── RECORD EXCERPTS ──
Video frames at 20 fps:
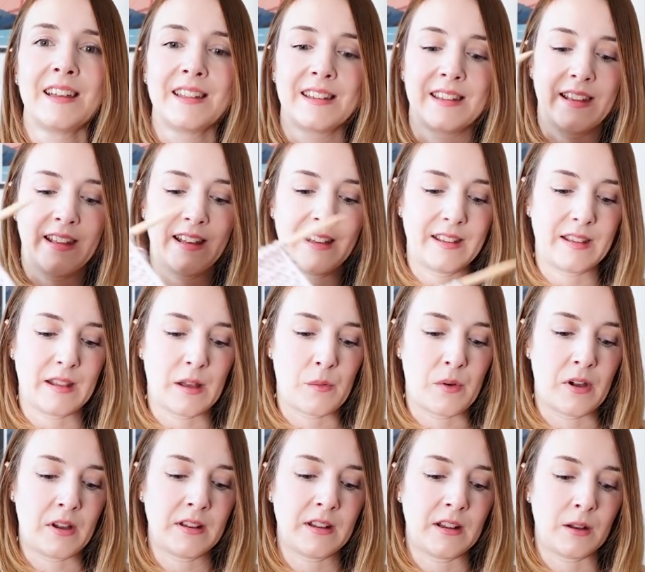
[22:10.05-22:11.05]
So that's that
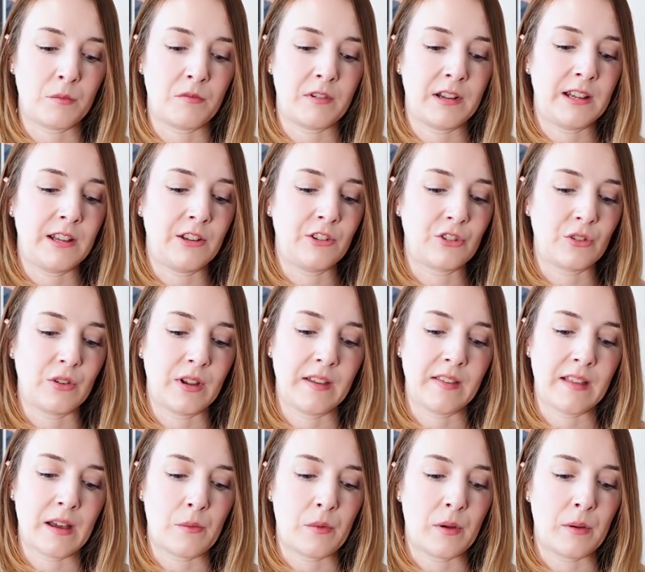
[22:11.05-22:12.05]
one, and I'm really enjoying
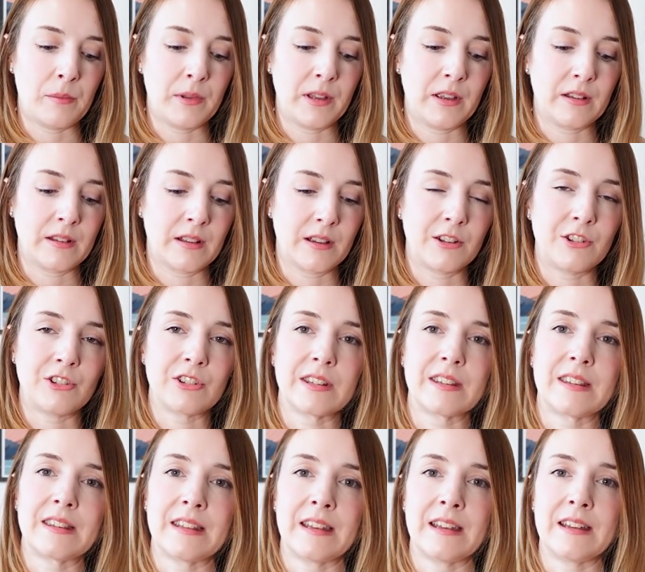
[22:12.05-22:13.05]
that one because I can
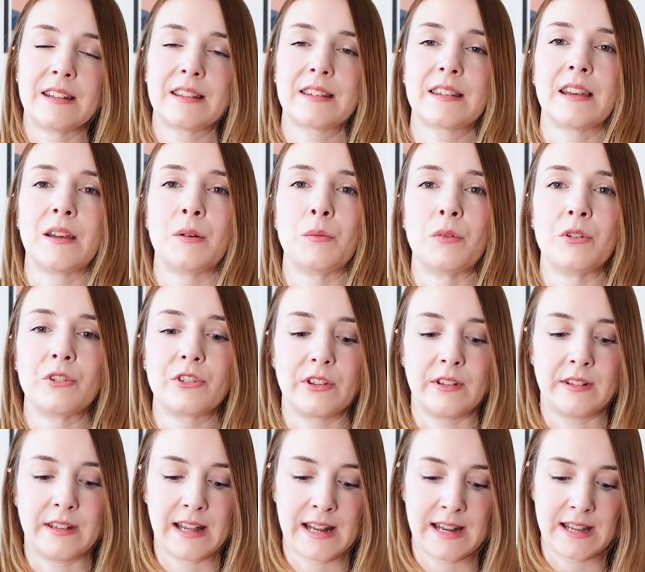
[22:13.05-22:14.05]
just sit and watch
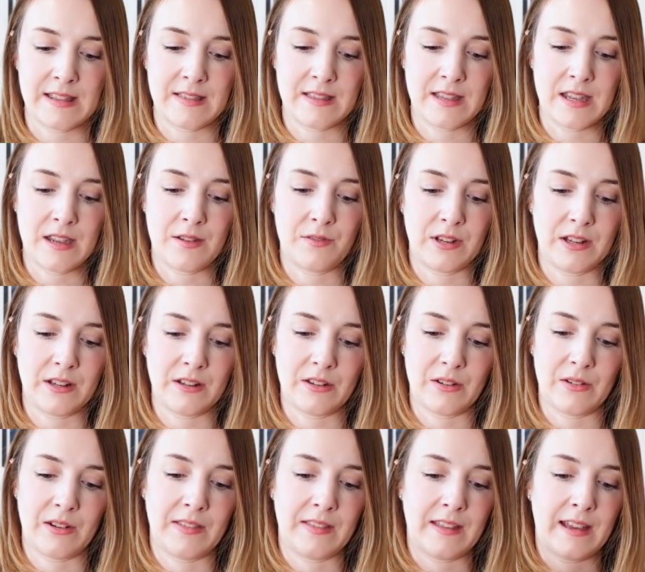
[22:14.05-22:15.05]
the telly in the evening
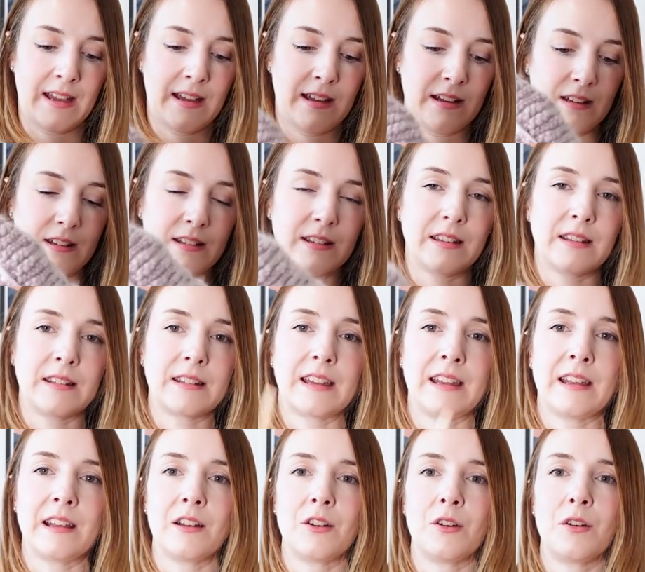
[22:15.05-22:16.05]
doing that, and it doesn't
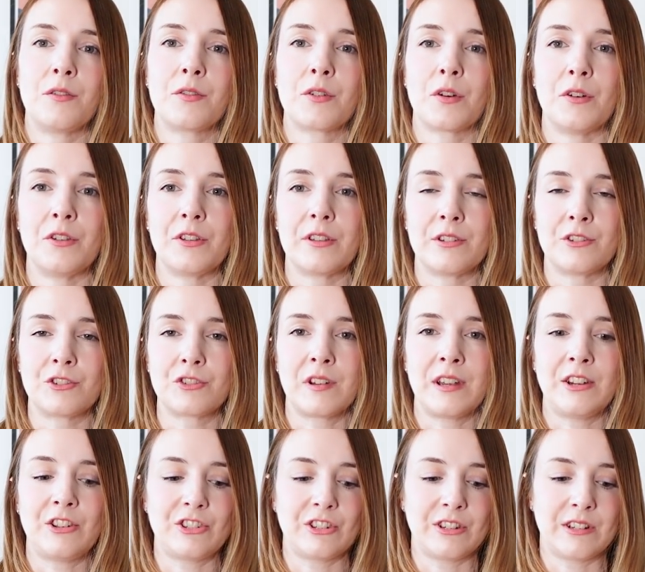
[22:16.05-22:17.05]
take a lot of
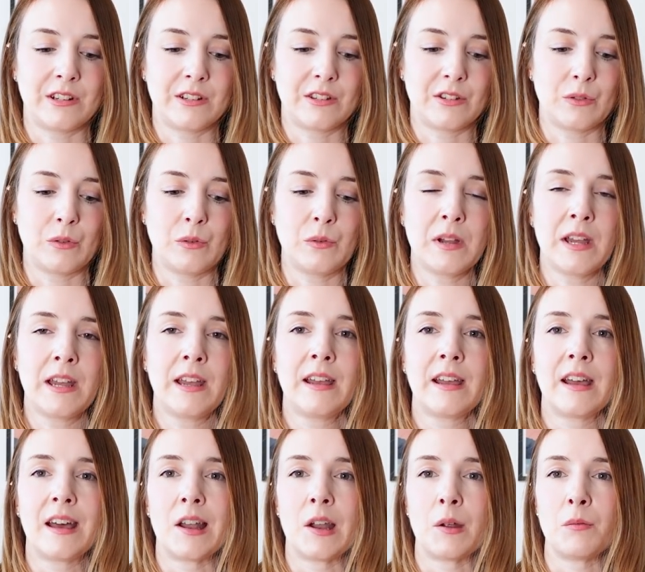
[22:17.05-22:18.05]
concentration at all.
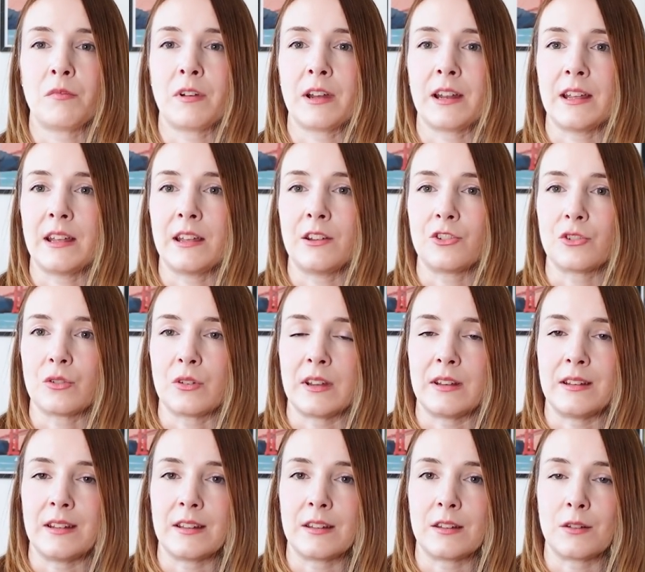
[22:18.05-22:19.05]
And I'm really
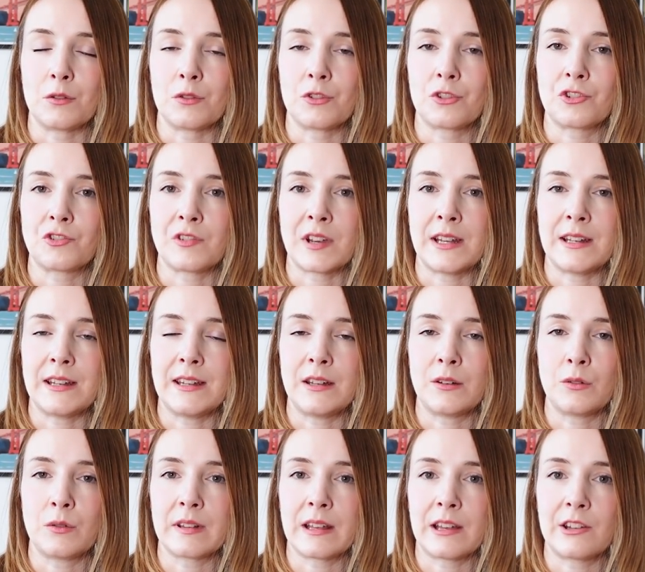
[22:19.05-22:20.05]
enjoying knitting on straight
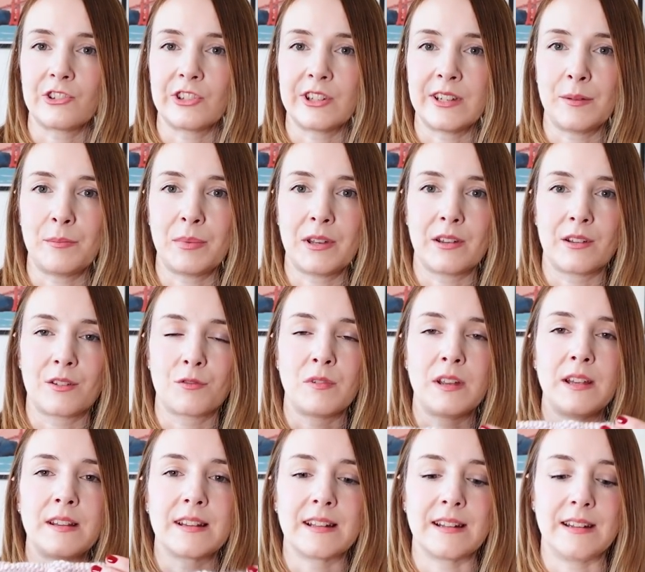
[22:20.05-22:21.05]
needles, actually, because
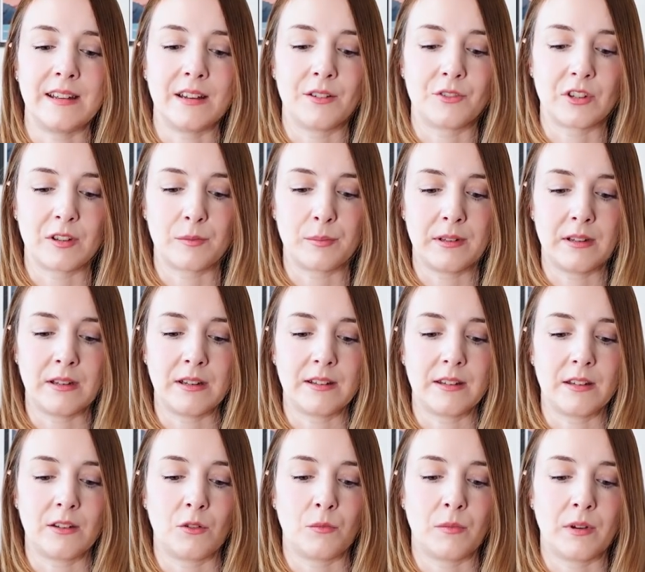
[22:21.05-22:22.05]
recently I've just been
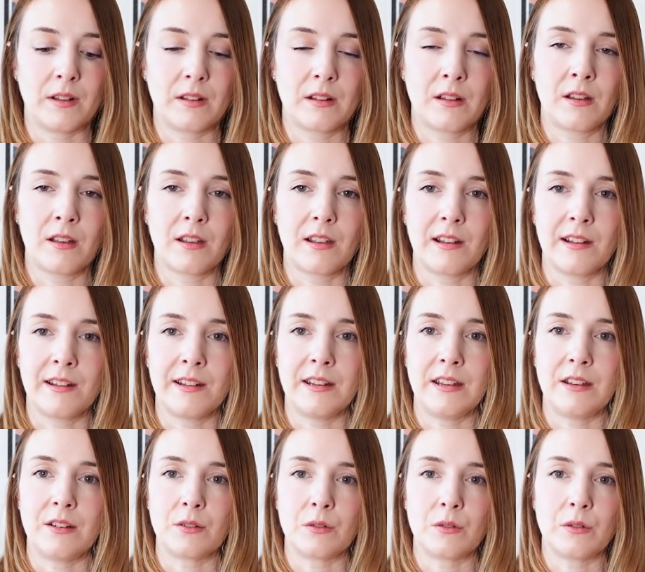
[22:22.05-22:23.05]
knitting on my circular
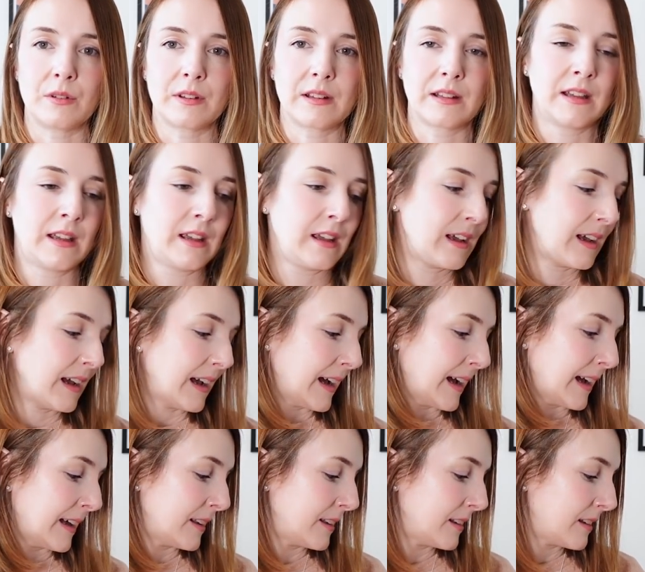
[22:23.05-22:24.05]
needles,
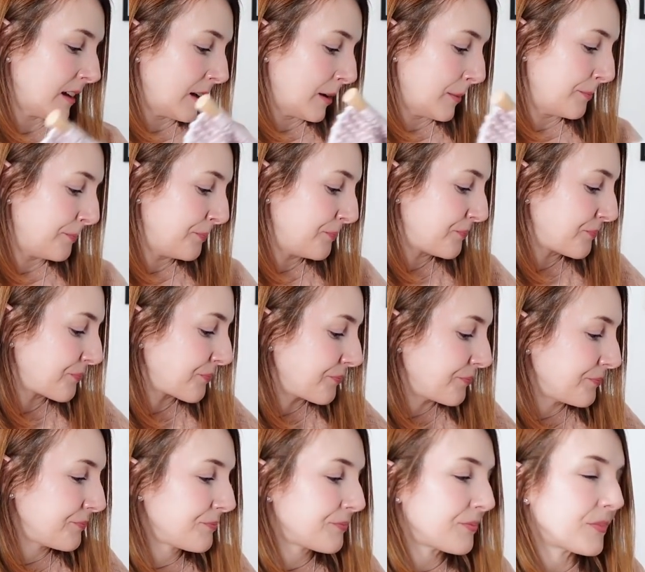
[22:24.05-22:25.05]
and
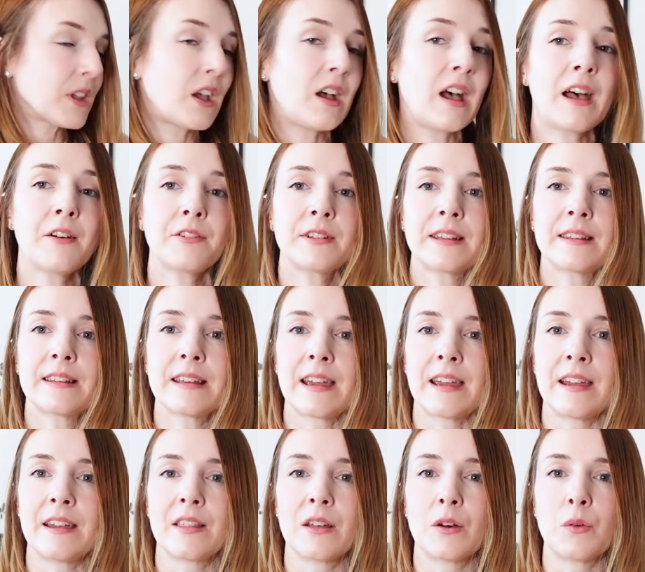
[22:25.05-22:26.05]
I have to
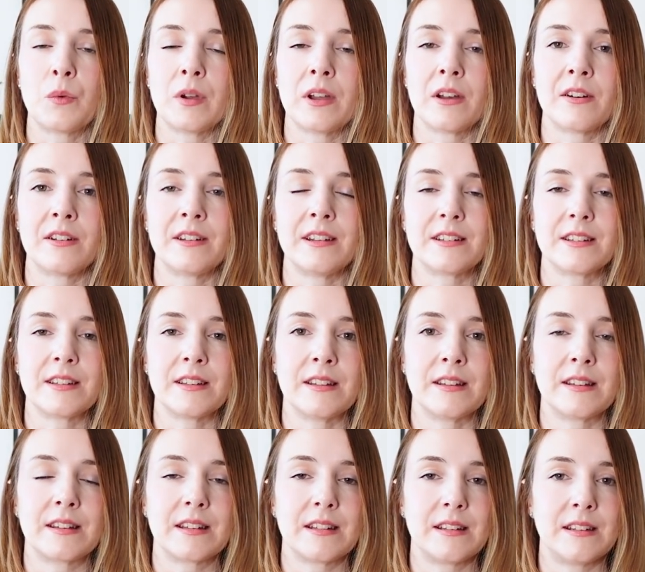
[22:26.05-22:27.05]
say that We Are
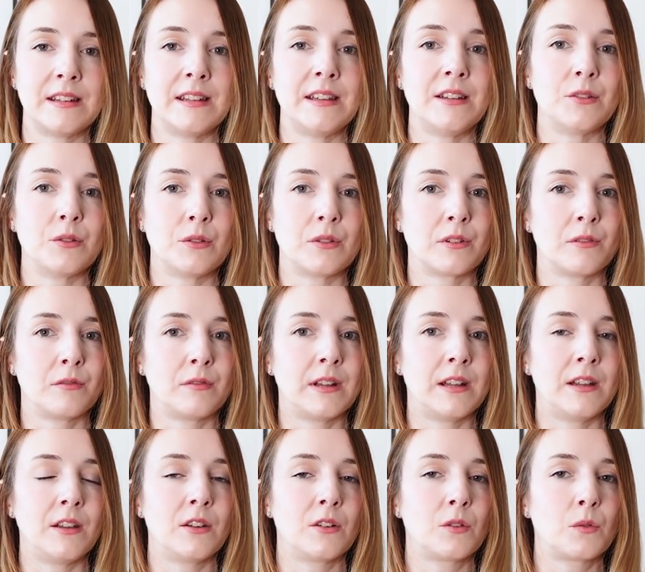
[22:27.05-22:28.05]
Knitters needles are
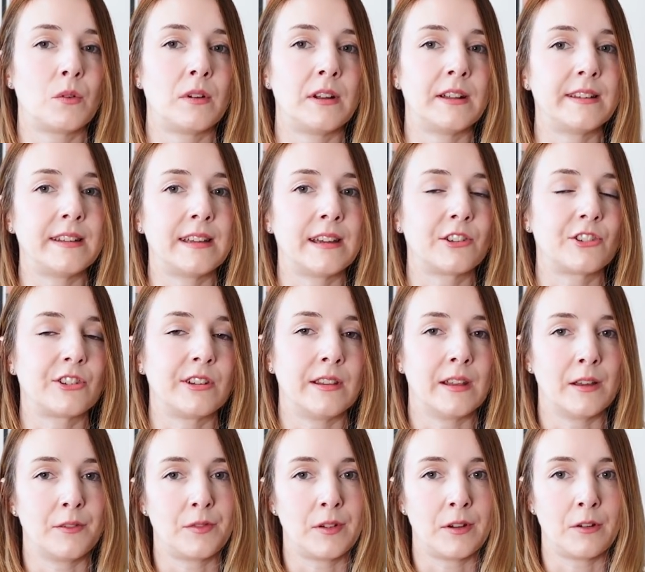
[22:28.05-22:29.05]
really good quality, actually.
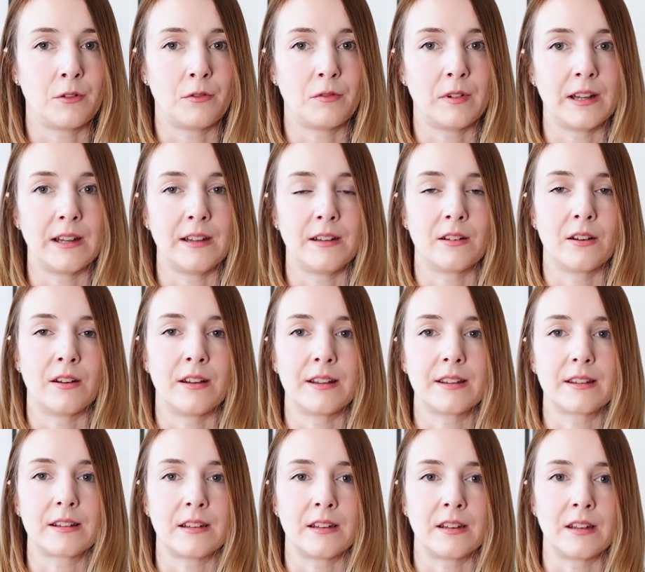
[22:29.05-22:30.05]
They feel really
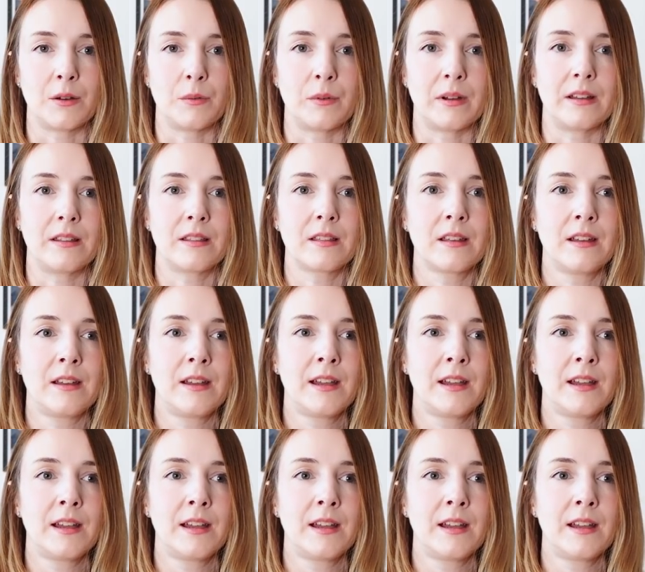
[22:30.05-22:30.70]
nice to knit with.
───
# WHAT YOU SHOULD DO:
Exactly as written, give the entries above again, with no images.

# RESPONSE:
Video frames at 20 fps:
[22:10.05-22:11.05]
So that's that
[22:11.05-22:12.05]
one, and I'm really enjoying
[22:12.05-22:13.05]
that one because I can
[22:13.05-22:14.05]
just sit and watch
[22:14.05-22:15.05]
the telly in the evening
[22:15.05-22:16.05]
doing that, and it doesn't
[22:16.05-22:17.05]
take a lot of
[22:17.05-22:18.05]
concentration at all.
[22:18.05-22:19.05]
And I'm really
[22:19.05-22:20.05]
enjoying knitting on straight
[22:20.05-22:21.05]
needles, actually, because
[22:21.05-22:22.05]
recently I've just been
[22:22.05-22:23.05]
knitting on my circular
[22:23.05-22:24.05]
needles,
[22:24.05-22:25.05]
and
[22:25.05-22:26.05]
I have to
[22:26.05-22:27.05]
say that We Are
[22:27.05-22:28.05]
Knitters needles are
[22:28.05-22:29.05]
really good quality, actually.
[22:29.05-22:30.05]
They feel really
[22:30.05-22:30.70]
nice to knit with.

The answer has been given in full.